Partition the key list of heavy buckets by prefix #200

New issue

Open

opened 2022-01-24 17:35:33 +00:00 by quentin · 0 comments

quentin commented

2022-01-24 17:35:33 +00:00

Owner

Reference

Old AWS S3

In the past, Amazon published documentation on how to name your keys to benefit from efficient partitioning.

https://aws.amazon.com/blogs/aws/amazon-s3-performance-tips-tricks-seattle-hiring-event/

Amazon S3 maintains an index of object key names in each AWS region. Object keys are stored in UTF-8 binary ordering across multiple partitions in the index. The key name dictates which partition the key is stored in. Using a sequential prefix, such as timestamp or an alphabetical sequence, increases the likelihood that Amazon S3 will target a specific partition for a large number of your keys, overwhelming the I/O capacity of the partition. If you introduce some randomness in your key name prefixes, the key names, and therefore the I/O load, will be distributed across more than one partition.

https://stackoverflow.com/questions/38930846/performance-of-listing-s3-bucket-with-prefix-and-delimiter

New AWS S3

Apparently, they are now able to make it invisible to their end users:

For example, previously Amazon S3 performance guidelines recommended randomizing prefix naming with hashed characters to optimize performance for frequent data retrievals. You no longer have to randomize prefix naming for performance, and can use sequential date-based naming for your prefixes.

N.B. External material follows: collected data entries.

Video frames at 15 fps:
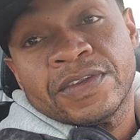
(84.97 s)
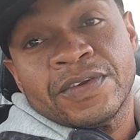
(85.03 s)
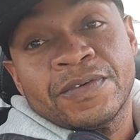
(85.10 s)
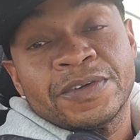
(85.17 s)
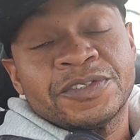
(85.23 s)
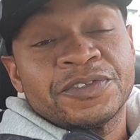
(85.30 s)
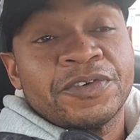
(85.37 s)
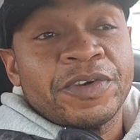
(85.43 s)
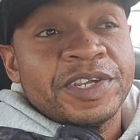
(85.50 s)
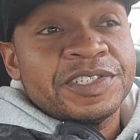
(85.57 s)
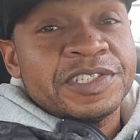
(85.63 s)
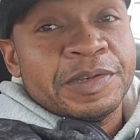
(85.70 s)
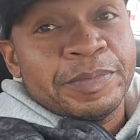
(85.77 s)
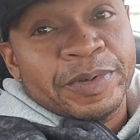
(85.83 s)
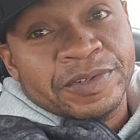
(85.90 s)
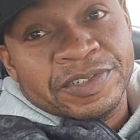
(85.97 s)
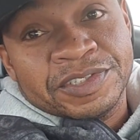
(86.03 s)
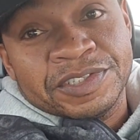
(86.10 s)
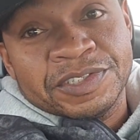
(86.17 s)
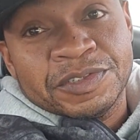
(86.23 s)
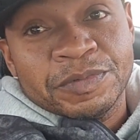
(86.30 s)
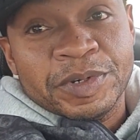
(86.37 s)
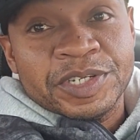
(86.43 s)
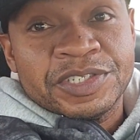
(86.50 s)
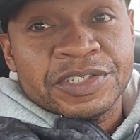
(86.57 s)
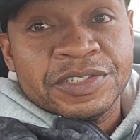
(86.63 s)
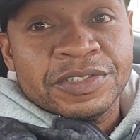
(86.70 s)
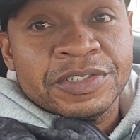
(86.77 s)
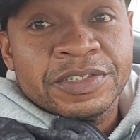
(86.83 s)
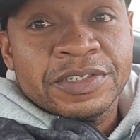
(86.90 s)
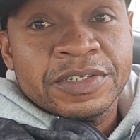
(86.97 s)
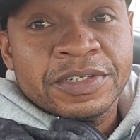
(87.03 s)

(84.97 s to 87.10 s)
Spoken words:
You know what's crazy about this situation?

https://docs.aws.amazon.com/AmazonS3/latest/userguide/optimizing-performance.html

Proposed solution

Table

Currently we have this logic:

objects: (partition key: bucket, sorting key: object_key)

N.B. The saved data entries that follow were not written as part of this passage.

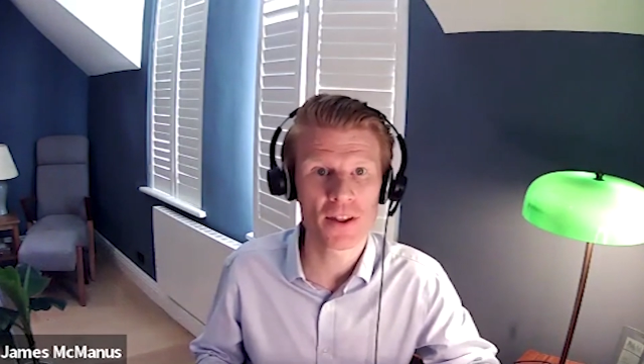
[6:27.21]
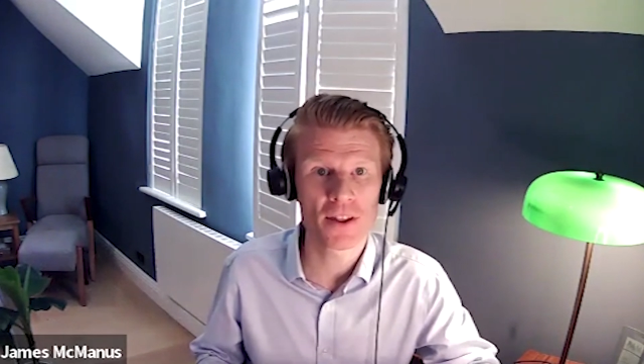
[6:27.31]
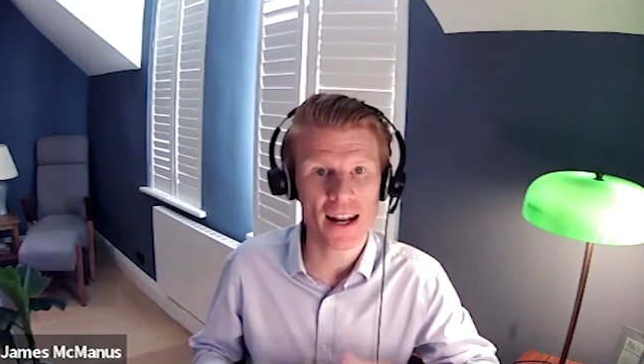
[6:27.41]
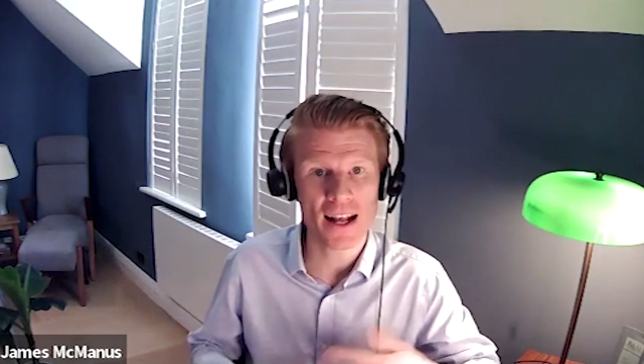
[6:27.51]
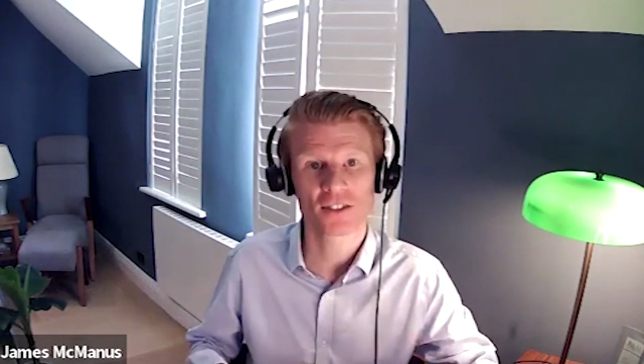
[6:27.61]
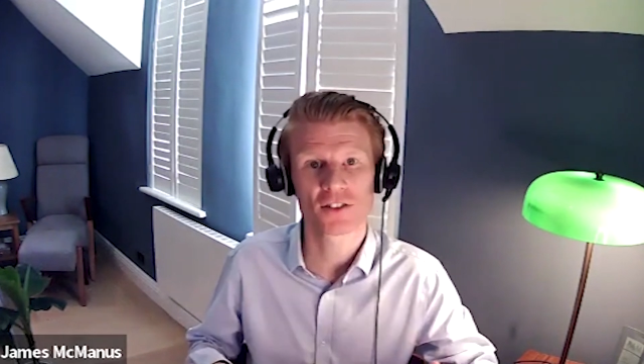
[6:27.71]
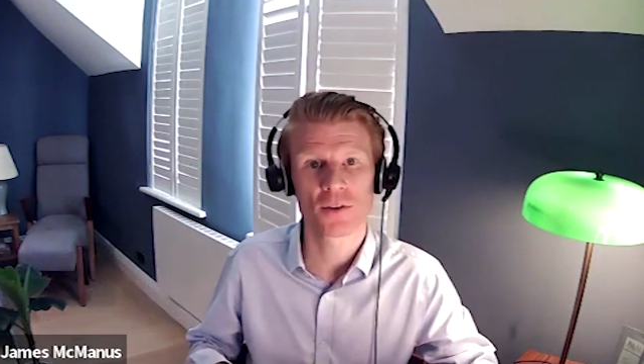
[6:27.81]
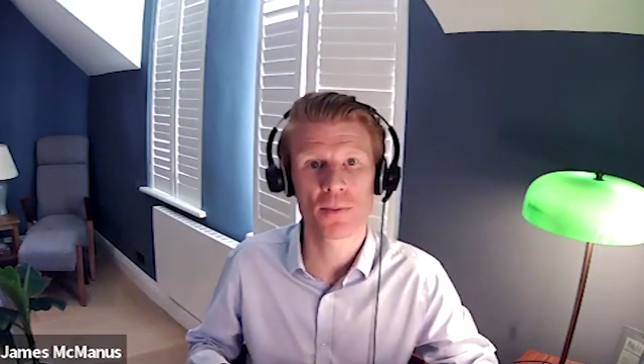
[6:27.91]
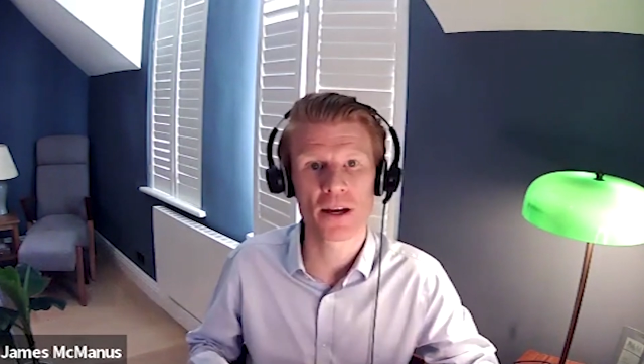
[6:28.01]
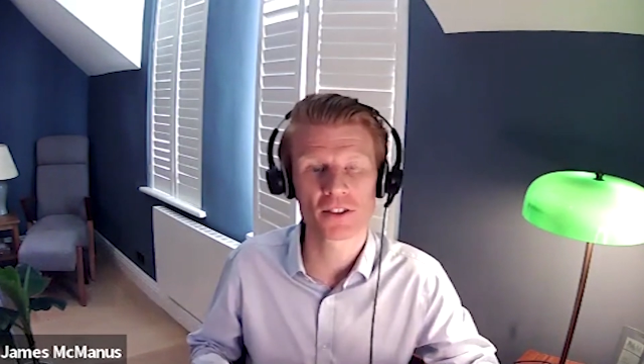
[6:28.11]
and that acts as
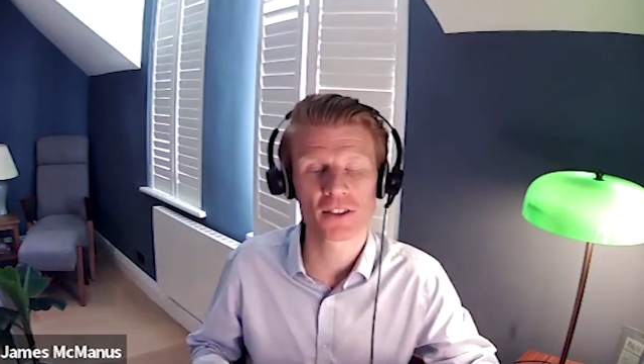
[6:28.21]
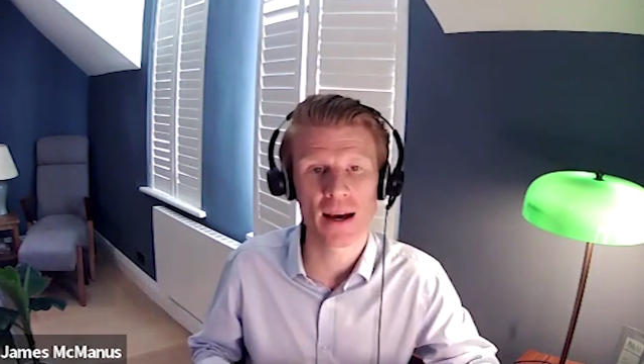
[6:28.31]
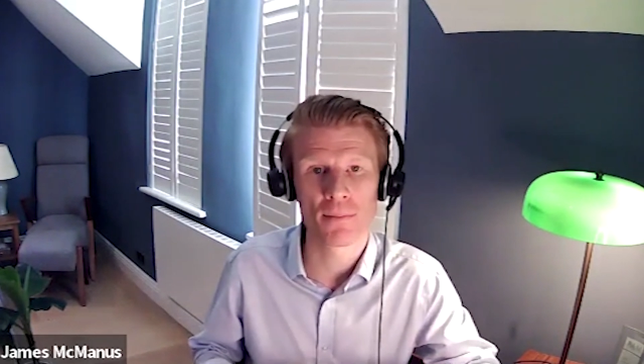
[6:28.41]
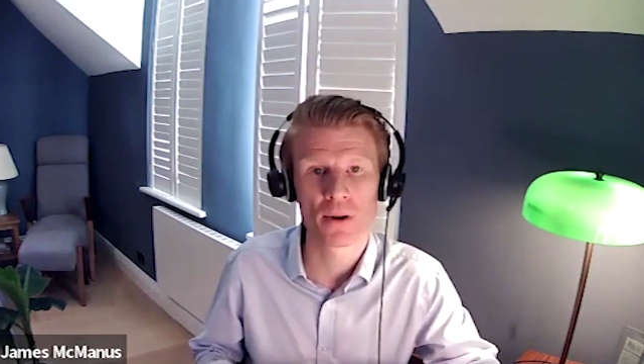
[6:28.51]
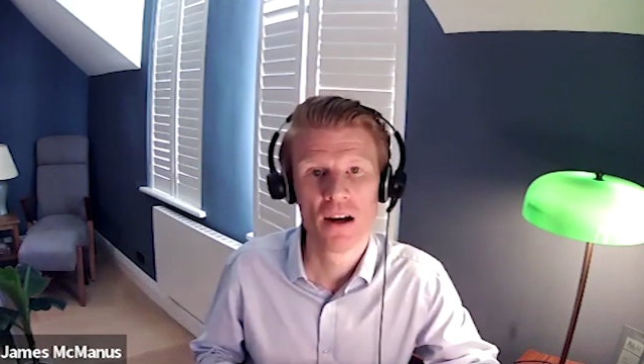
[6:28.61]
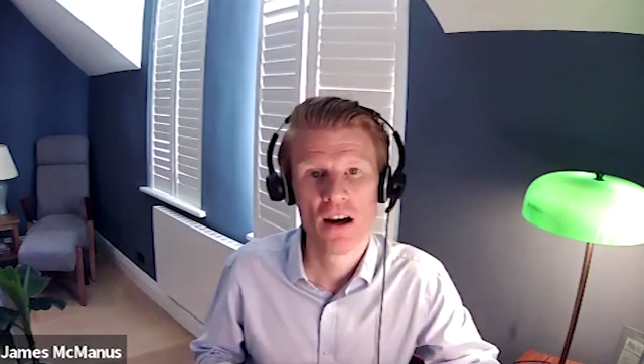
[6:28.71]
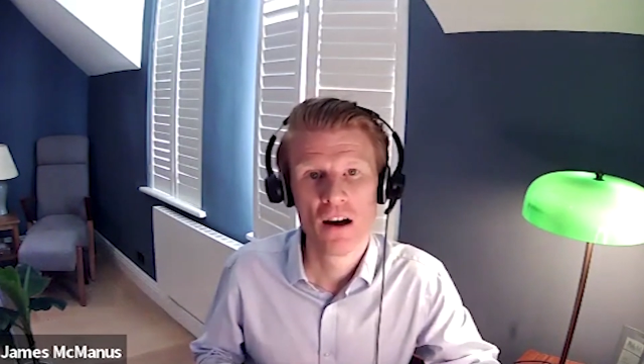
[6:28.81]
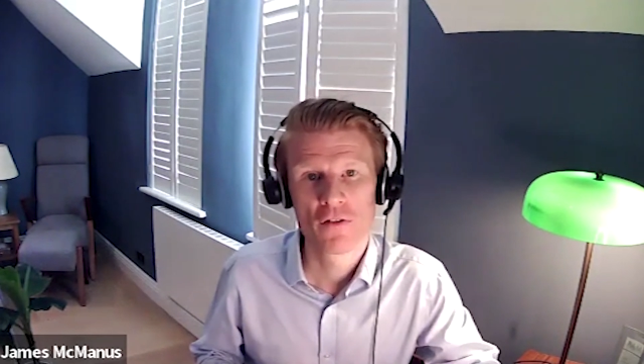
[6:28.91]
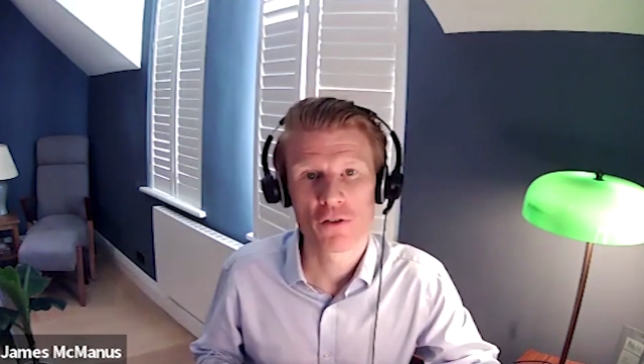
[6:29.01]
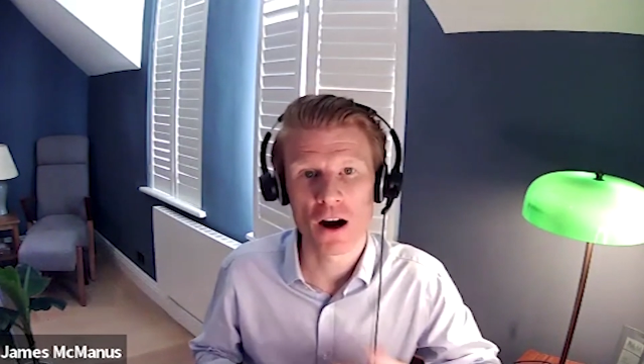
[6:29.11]
the base camp
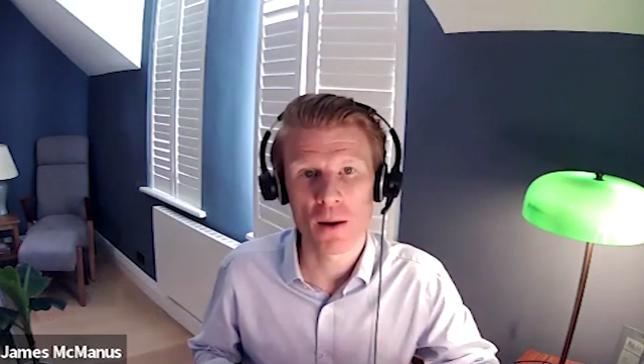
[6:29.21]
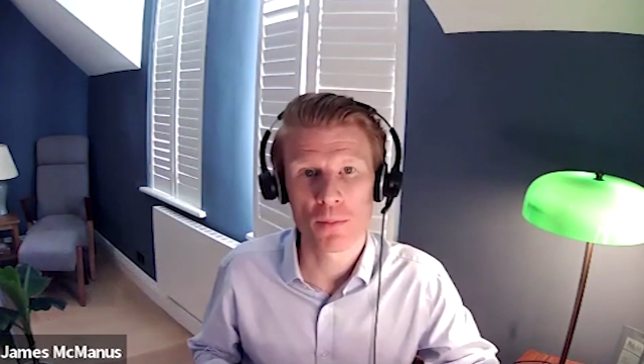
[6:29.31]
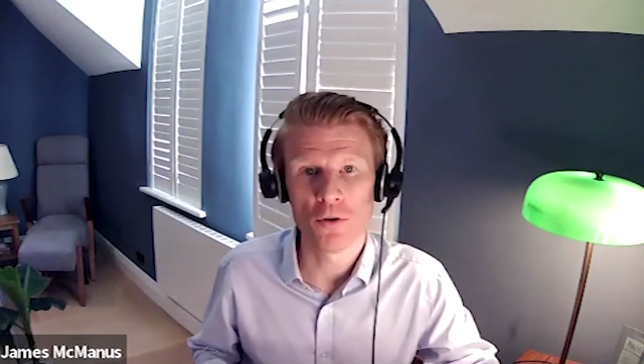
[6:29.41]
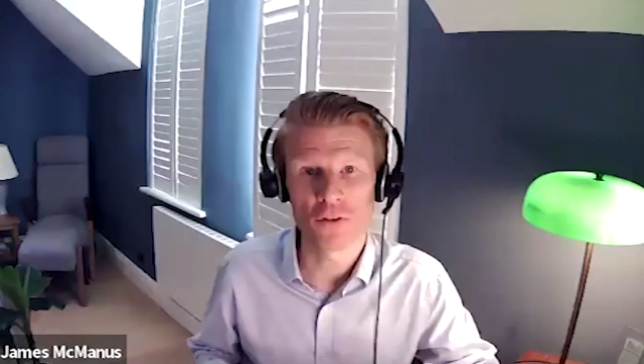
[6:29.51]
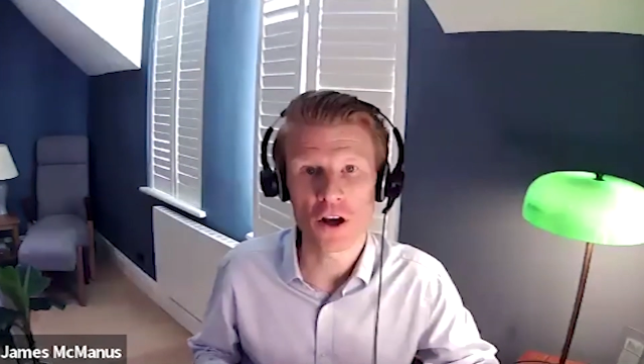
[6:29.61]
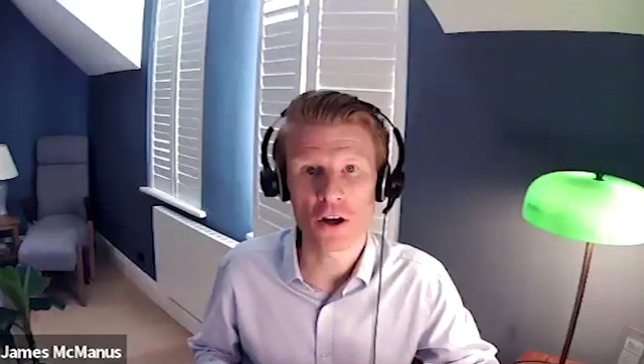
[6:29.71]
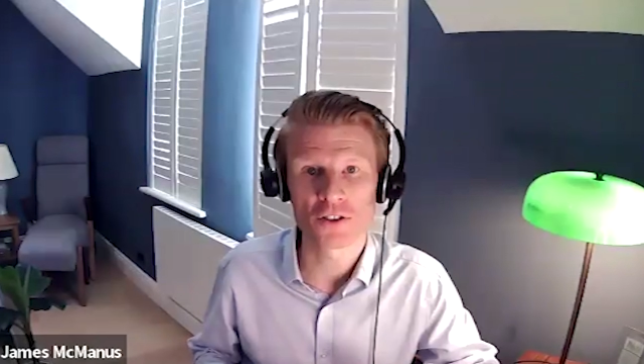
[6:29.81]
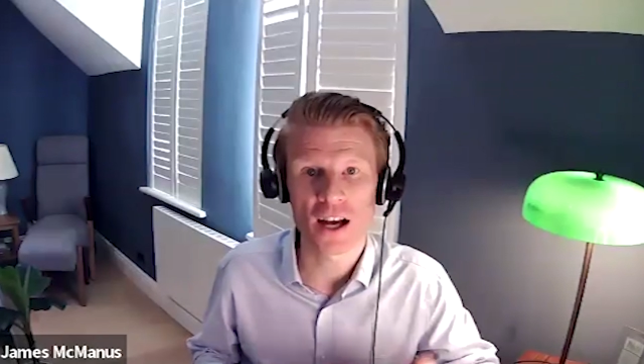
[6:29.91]
for our portfolios.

But Amazon S3, to support a very large number of keys, switch (automagically?) to an unknown number of partitions for keys, which is probably something like:

shards: (partition key: bucket, sorting key: shard)
objects: (partition key: shard, sorting key: object_key)

Choosing partition number + range

This is probably a change to this algorithm that enables Amazon to efficiently partition data even if you used sequential keys.

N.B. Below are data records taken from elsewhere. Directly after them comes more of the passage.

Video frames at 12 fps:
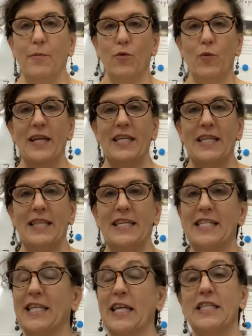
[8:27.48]
We did
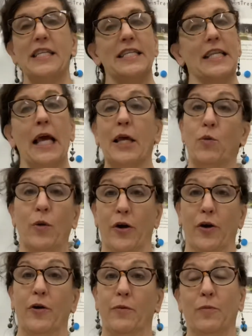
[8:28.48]
this because it's like
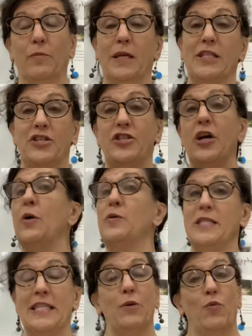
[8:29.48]
it
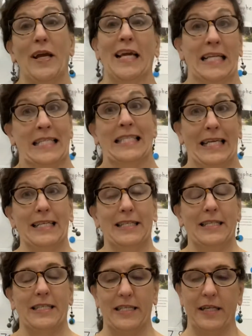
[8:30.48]
shows that we
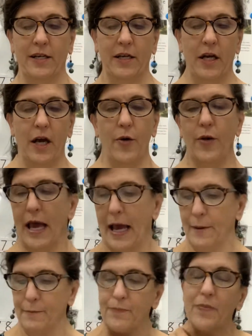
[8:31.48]
exist.
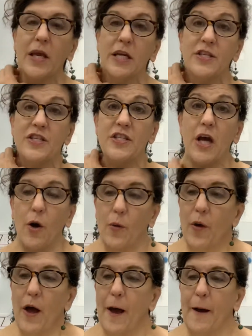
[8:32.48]
Okay, so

A first iteration for Garage could propose manually sharded buckets. Something like garage bucket shard my-bucket --shards=a,b,c,d,e,f to create 7 shards:

Prefixes from '\x00' to 'a'
Prefixes from 'a' to 'b'
Prefixes from 'b' to 'c'
Prefixes from 'c' to 'd'
Prefixes from 'd' to 'e'
Prefixes from 'e' to 'f'
Prefixes from 'f' to '\xff'

Note on "low priority"

We are not yet aware of any case where such a scheme would be required for Garage. In other words, we have never seen any deployment of Garage that would require this optimization.

Please let us know if you encountered (or think that your will encounter) such bottleneck on Garage.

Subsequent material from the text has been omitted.